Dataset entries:
⁂
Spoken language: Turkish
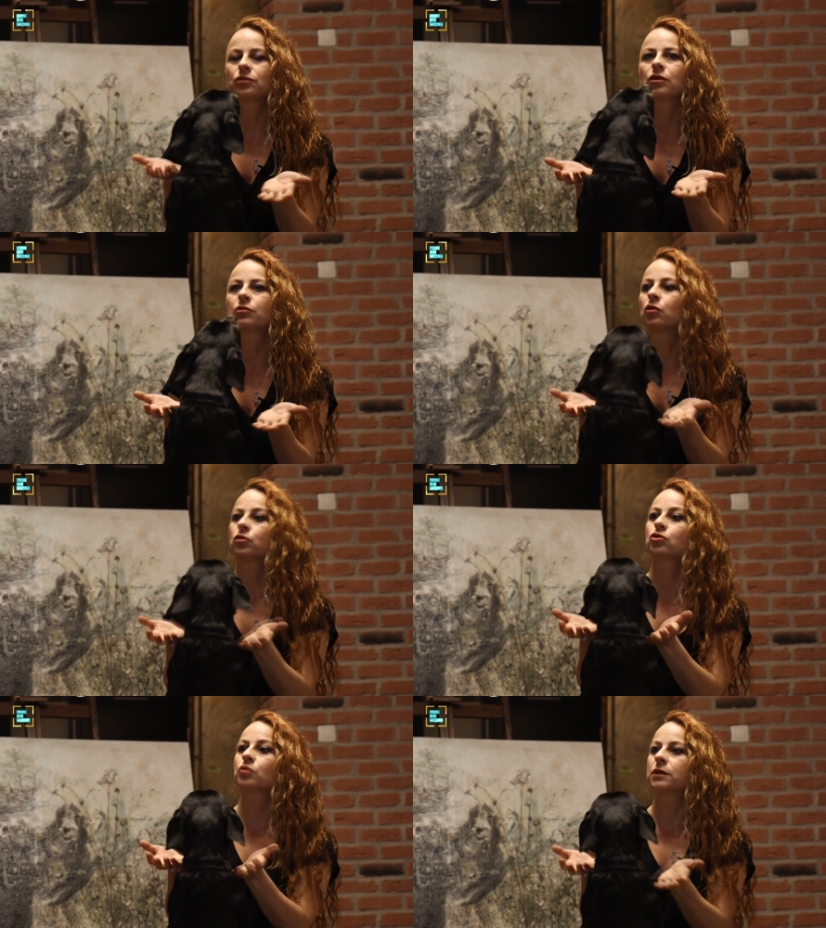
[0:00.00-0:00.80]
nasıl söyleyeyim
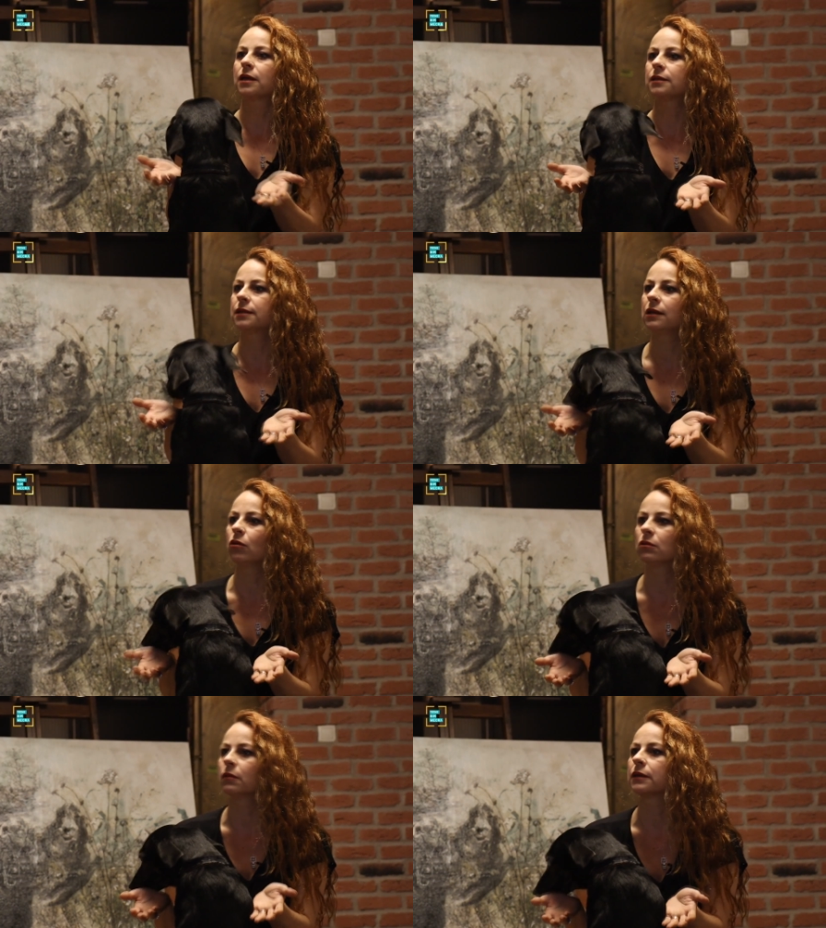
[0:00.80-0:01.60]
konuşmadan, dil
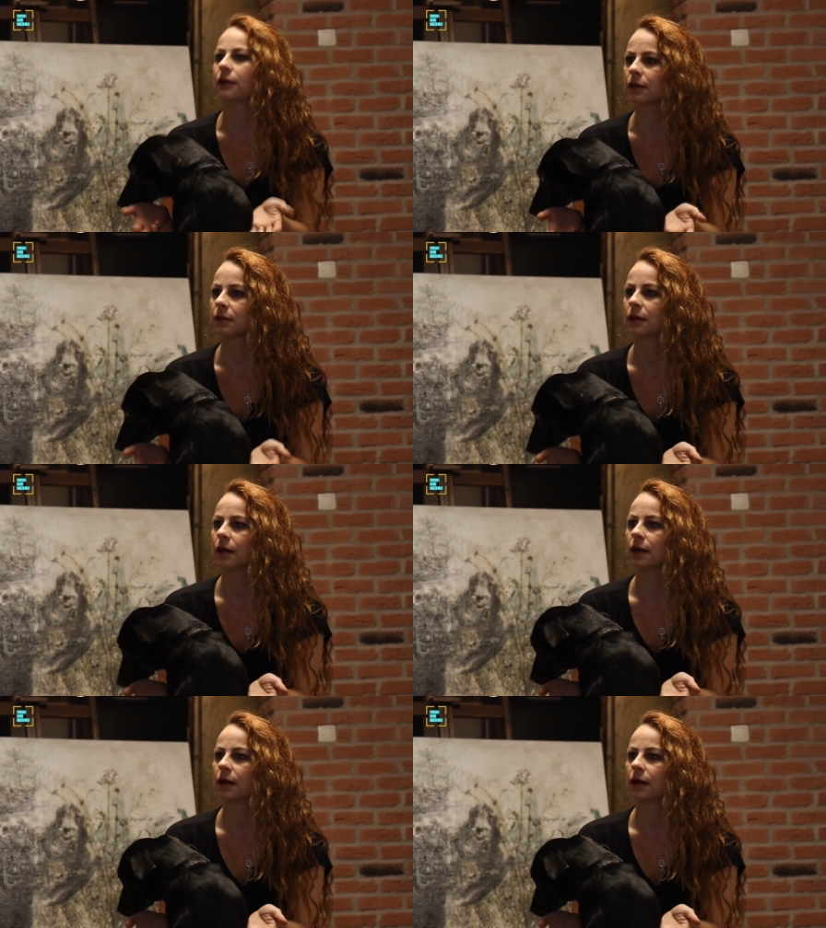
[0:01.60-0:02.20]
olmadan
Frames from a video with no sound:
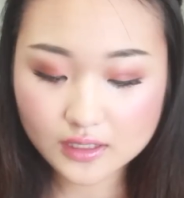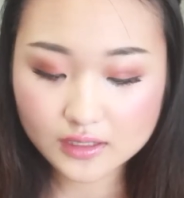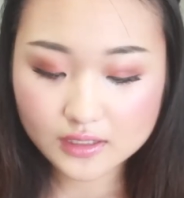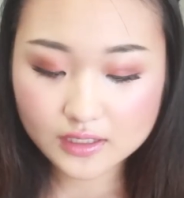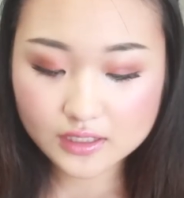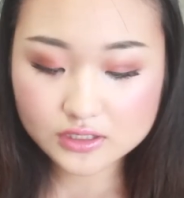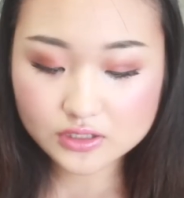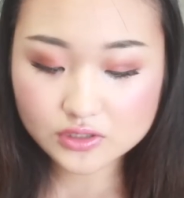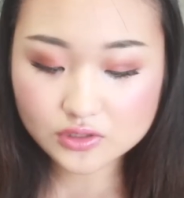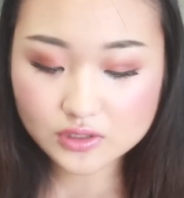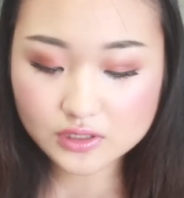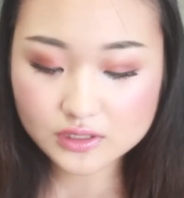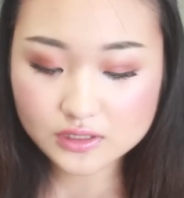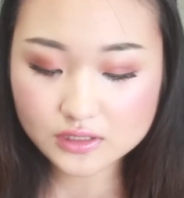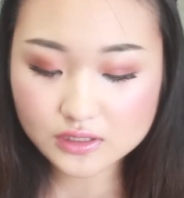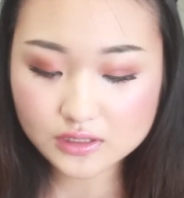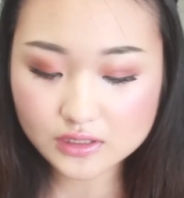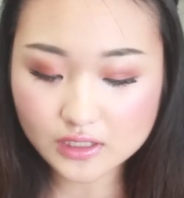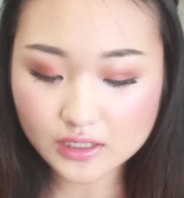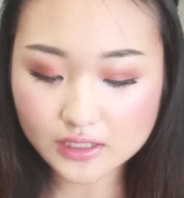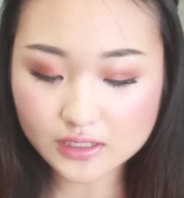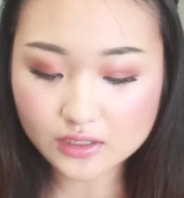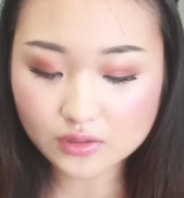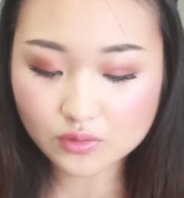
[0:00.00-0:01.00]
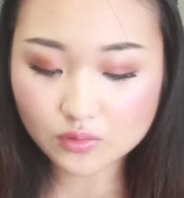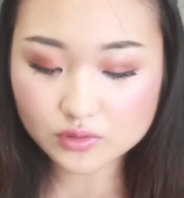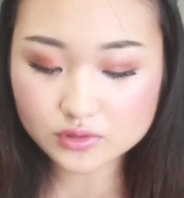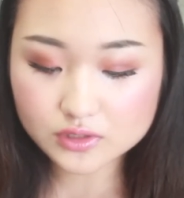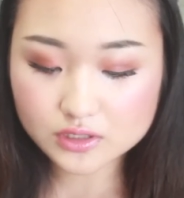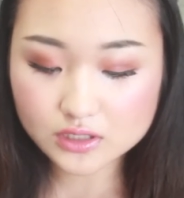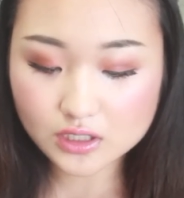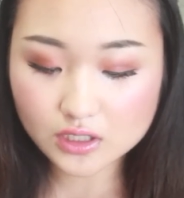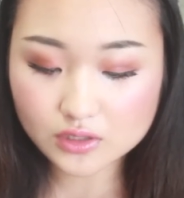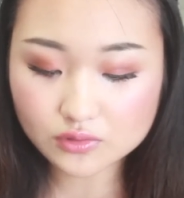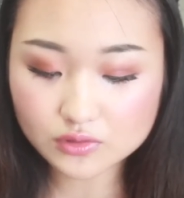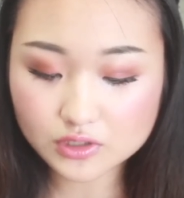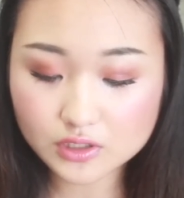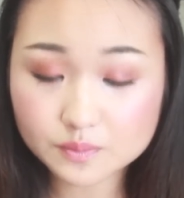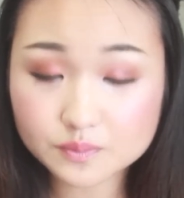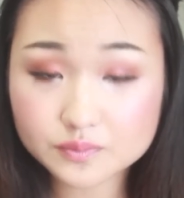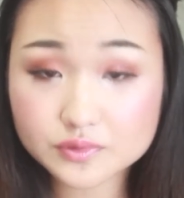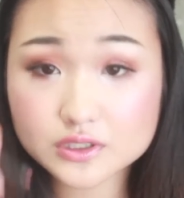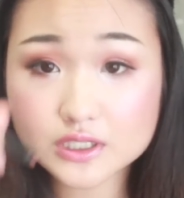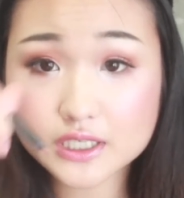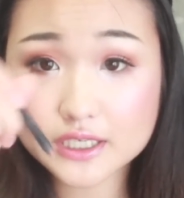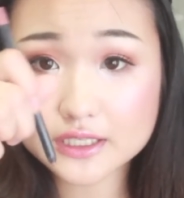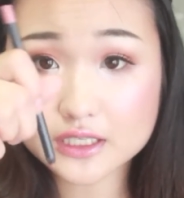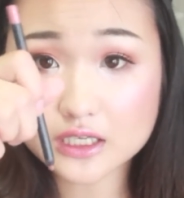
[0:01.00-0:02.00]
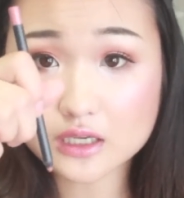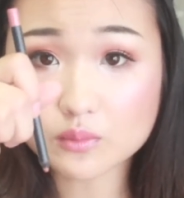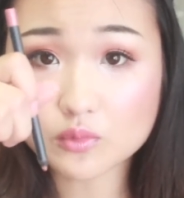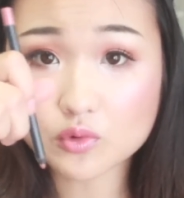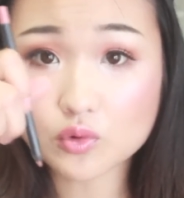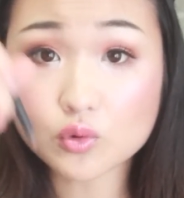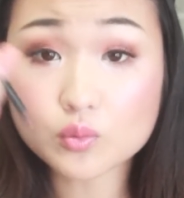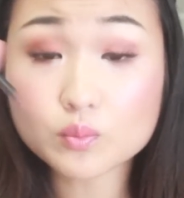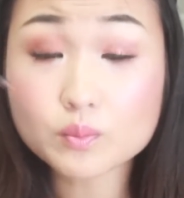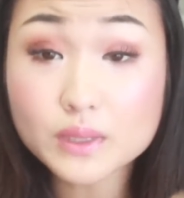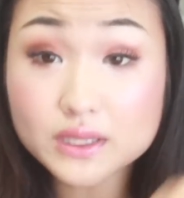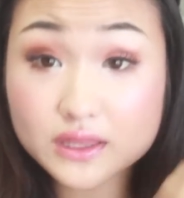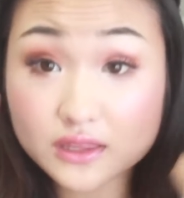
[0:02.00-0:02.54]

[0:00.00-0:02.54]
一緒についてきたこちらのリップライナーも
⁂
- **To do**
An exact, picture-free copy of the entries is required.

- **Answer to this problem**
Spoken language: Turkish
[0:00.00-0:00.80]
nasıl söyleyeyim
[0:00.80-0:01.60]
konuşmadan, dil
[0:01.60-0:02.20]
olmadan
Frames from a video with no sound:
[0:00.00-0:01.00]
[0:01.00-0:02.00]
[0:02.00-0:02.54]

[0:00.00-0:02.54]
一緒についてきたこちらのリップライナーも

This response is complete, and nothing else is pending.